= Given data =
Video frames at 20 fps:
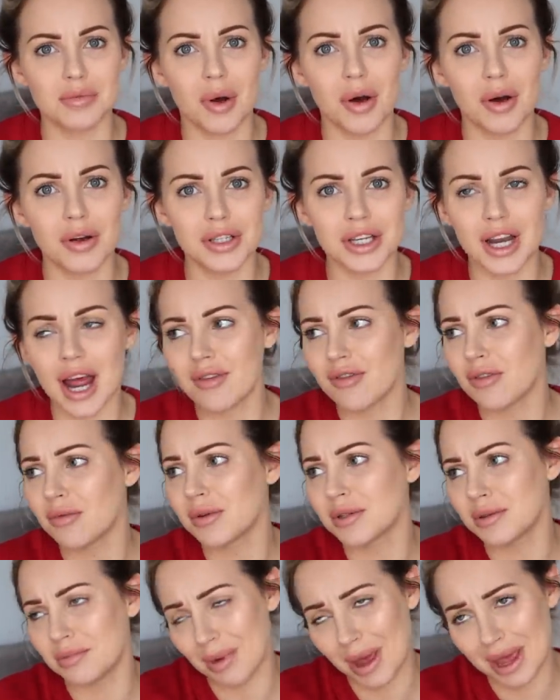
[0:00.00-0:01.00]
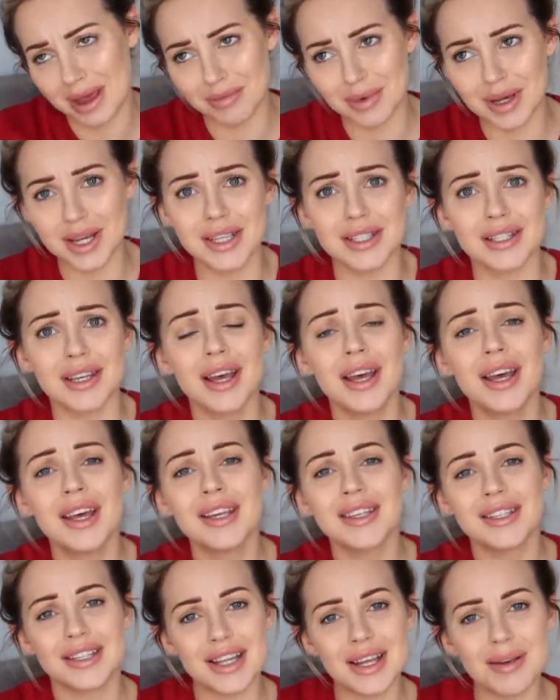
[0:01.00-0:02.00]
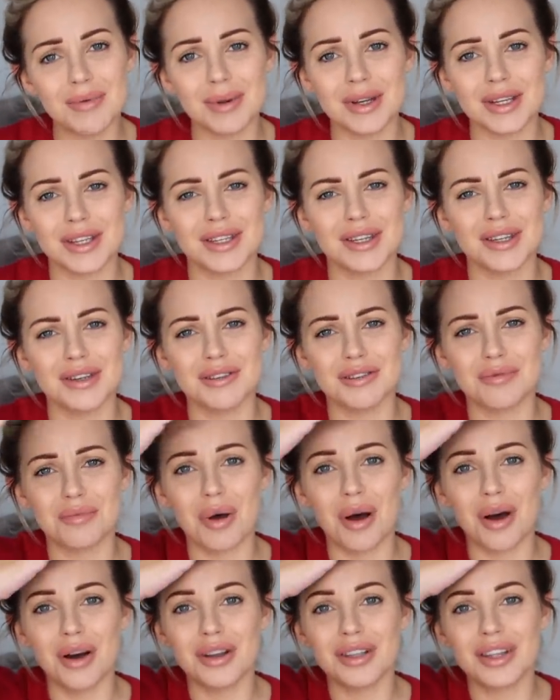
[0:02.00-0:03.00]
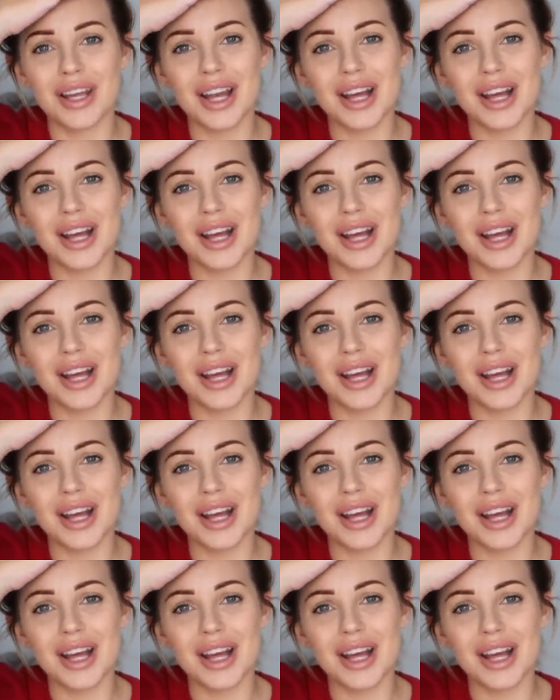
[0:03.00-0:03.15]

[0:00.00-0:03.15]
pod and everyone's babies sleep in a snooze pod.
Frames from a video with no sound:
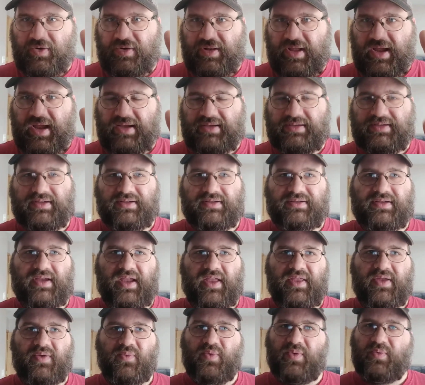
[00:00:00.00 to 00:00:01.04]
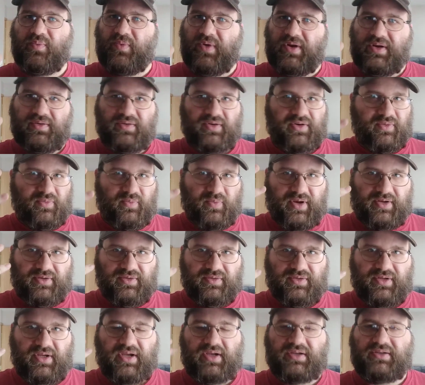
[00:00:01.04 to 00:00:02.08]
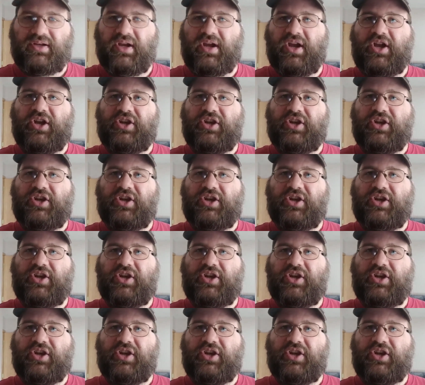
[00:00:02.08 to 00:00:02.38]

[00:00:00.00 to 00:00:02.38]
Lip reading: glasses, and then what Rachel does,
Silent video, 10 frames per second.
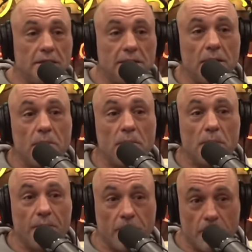say
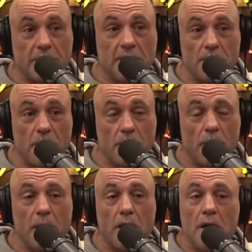people before you send
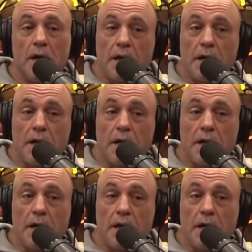people, but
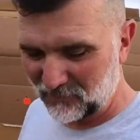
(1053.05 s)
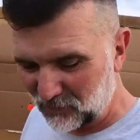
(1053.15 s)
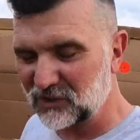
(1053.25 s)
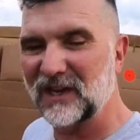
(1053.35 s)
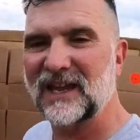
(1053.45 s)

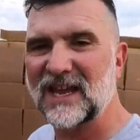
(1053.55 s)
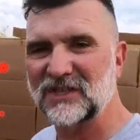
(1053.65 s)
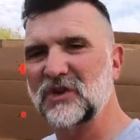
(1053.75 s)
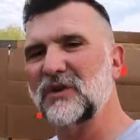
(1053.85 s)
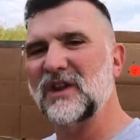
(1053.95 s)
unfortunately, I can't
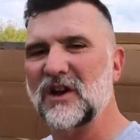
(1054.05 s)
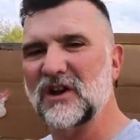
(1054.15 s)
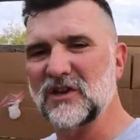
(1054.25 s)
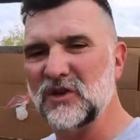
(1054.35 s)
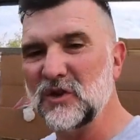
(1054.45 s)
show that
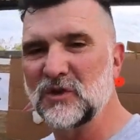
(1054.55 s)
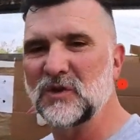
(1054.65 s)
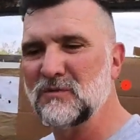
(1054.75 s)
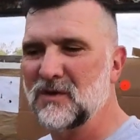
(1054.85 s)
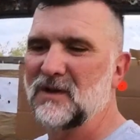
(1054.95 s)
on
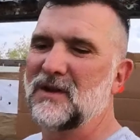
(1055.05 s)
YouTube,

= Your goal =
Output the listing unchanged, pictures excluded.

= Solution below =
Video frames at 20 fps:
[0:00.00-0:01.00]
[0:01.00-0:02.00]
[0:02.00-0:03.00]
[0:03.00-0:03.15]

[0:00.00-0:03.15]
pod and everyone's babies sleep in a snooze pod.
Frames from a video with no sound:
[00:00:00.00 to 00:00:01.04]
[00:00:01.04 to 00:00:02.08]
[00:00:02.08 to 00:00:02.38]

[00:00:00.00 to 00:00:02.38]
Lip reading: glasses, and then what Rachel does,
Silent video, 10 frames per second.
say
people before you send
people, but
(1053.05 s)
(1053.15 s)
(1053.25 s)
(1053.35 s)
(1053.45 s)

(1053.55 s)
(1053.65 s)
(1053.75 s)
(1053.85 s)
(1053.95 s)
unfortunately, I can't
(1054.05 s)
(1054.15 s)
(1054.25 s)
(1054.35 s)
(1054.45 s)
show that
(1054.55 s)
(1054.65 s)
(1054.75 s)
(1054.85 s)
(1054.95 s)
on
(1055.05 s)
YouTube,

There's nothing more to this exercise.